Connection & Collaboration

Nina Gibans shares how a life focused on connecting the dots and embracing the arts led her to a home at Judson Park in the center of The Circle.

Earning a Judson Smart Living Award for philanthropy is how Nina Gibans was introduced in a significant way to the community she now calls home. It was 2008 and she told Judson at the time, “I think I’ve worked with all the institutions in University Circle. An idea might be mine, but it’s very much a collaborative process.”

Nina is a teacher, poet, producer, advocate and was an instrumental member of the Cleveland Artists Foundation, the Poet’s and Writer’s League of Greater Cleveland, Young Audiences of Greater Cleveland and the Cleveland Children’s Museum. She has long considered the Cleveland Museum of Art her second home. “My whole life has been in communicating with the community about the arts, writing about it and just connecting people – connecting the dots, which is what I’m still doing,” she says. For instance, she her dear friend and Judson neighbor Helen Zakin collaborated with the Judson Art Committee to create a show honoring Helen’s late artist brother, John Jackson. It’s the first exhibit since the pandemic.

Nina’s Judson home is a reflection of her vibrant life. Often, associates will ask her, “Where did you get that chair?” or, “Tell me about the rug.” Each piece has a story. “I am sitting in my daughter’s old desk,” Nina laughs, recalling memories of downsizing when she and late husband Jim Gibans chose Judson. “We downsized and gave away what we had in our lives to friends, and that is how we felt about people who come here – take a book if you want it. Take an apple.”

An Artist and Advocate

Nina, who will turn 90, is the oldest person in the world (to her knowledge) with Cerebral Palsy. “Judson’s health maintenance facility has been critical,” she says. “I would not be here if it were not for the wonderful staff, physical therapy – and I think my doctors are the best in Cleveland.”

When Nina came home from the hospital as a 2-pound baby, her parents sought the absolute best care for her from day one. Gibans’ father was Dr. Sam Freelander, who wrote the proposal to the state for Health Maintenance Organizations (HMOs) in Ohio and started the surgical unit at MetroHealth, which then was called City Hospital. “He made sure that I did what I could do – and he let me do it,” she relates.

Nina grew up in Shaker Heights and attended Wellesley College for two years before finishing her degree in art, music and literature at Sarah Lawrence College in Bronxville, New York. She returned to Cleveland to earn a master’s degree from Case Western Reserve University in history and aesthetics.

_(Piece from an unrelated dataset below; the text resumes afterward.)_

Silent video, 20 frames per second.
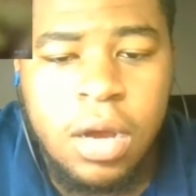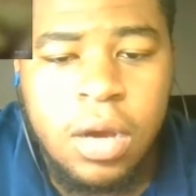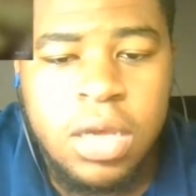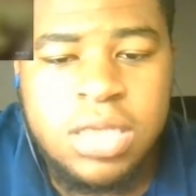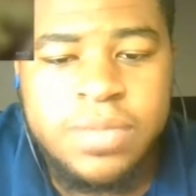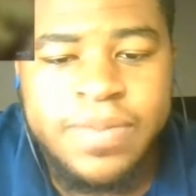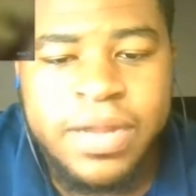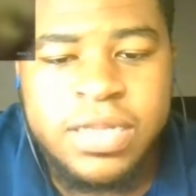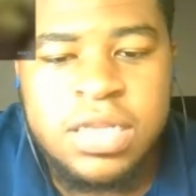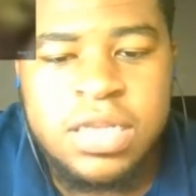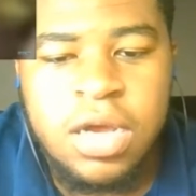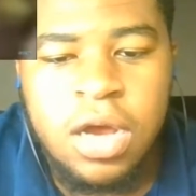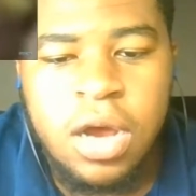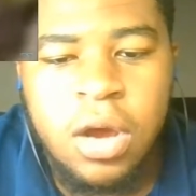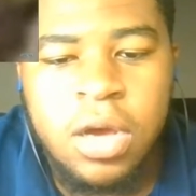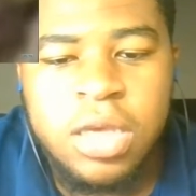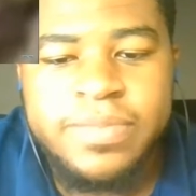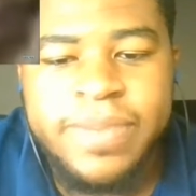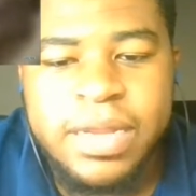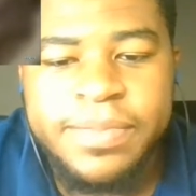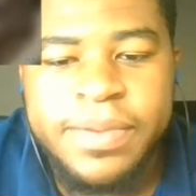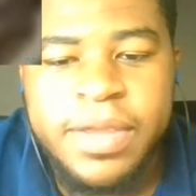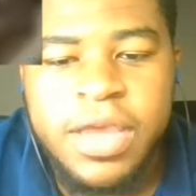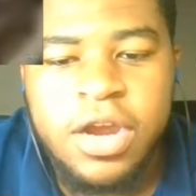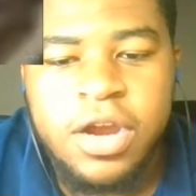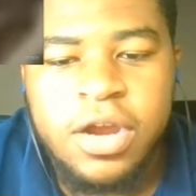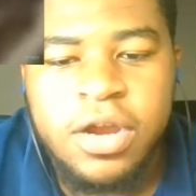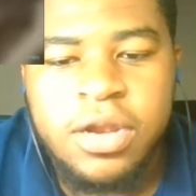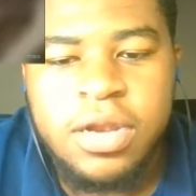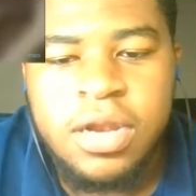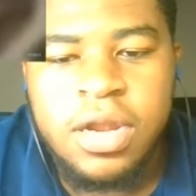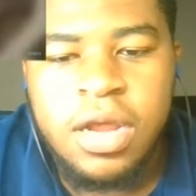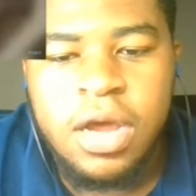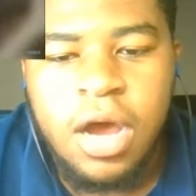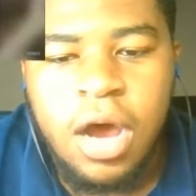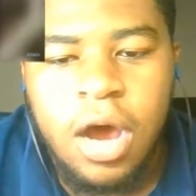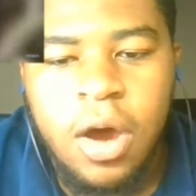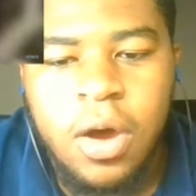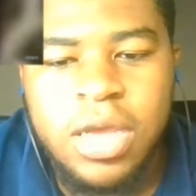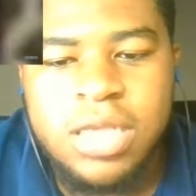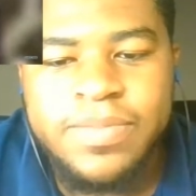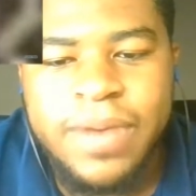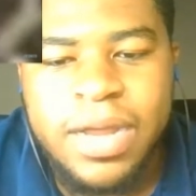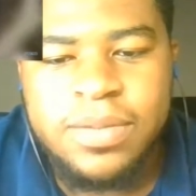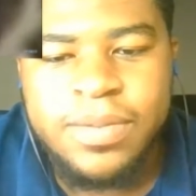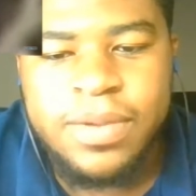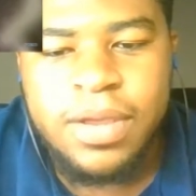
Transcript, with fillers: about to. Oh, he's about to be hurt. Oh, he's about to be.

She married James Gibans (2018) an architect with Herman Gibans Fodor, which in 2007 became Hiti, DiFrancesco and Siebold, Inc. There’s a Judson connection there, too. “Jim had a lot to do with the renovation of this building (Judson Manor) and his firm is still working here,” Nina points out.

A can-do spirit and gift for connecting people has led Nina down a series of interwoven, interesting paths throughout her life. Connections through collaboration is something she has practiced her whole life, beginning at a young age when those relationships and referrals were about healthcare and education to manage Cerebral Palsy. As an artist and advocate, she is motivated by ensuring the next generation can engage in the city’s vibrant cultural community. And she never stops at the effort. For example, she’s focused on an upcoming show at the Nature Center at Shaker Lakes that will showcase her poetry book, Garden of Old Age. The show was displayed at the The George A. Streeter Gallery in Judson.

Centered on Culture

“My life has always circled around University Circle,” Nina says. Upon moving into Judson, she was invited to head the Program Committee. She also serves on the Arts Committee. “This is the best location in Cleveland for citizens who need and want to get around and walk,” she adds. “And if you cannot walk, there is transportation to the museums. When we need to go someplace, there is help.”

Nina has four children and four children who live out of town. Her niece in Cleveland, who is also a physical therapist, helps out with medical appointments. And her Judson family and support system means the world.

Meanwhile, she continues to connect the dots as she meets residents who share interests. “There is a group here that went to Wellesley with me, a group that went to Laurel School with me,” she says. “Judson is rare in the position that it connects people who have had lives in other ways together.”

Turning 90, Nina says, “I’m persistent. I’m feisty a lot of the time!” And most of all, “I’m just me.”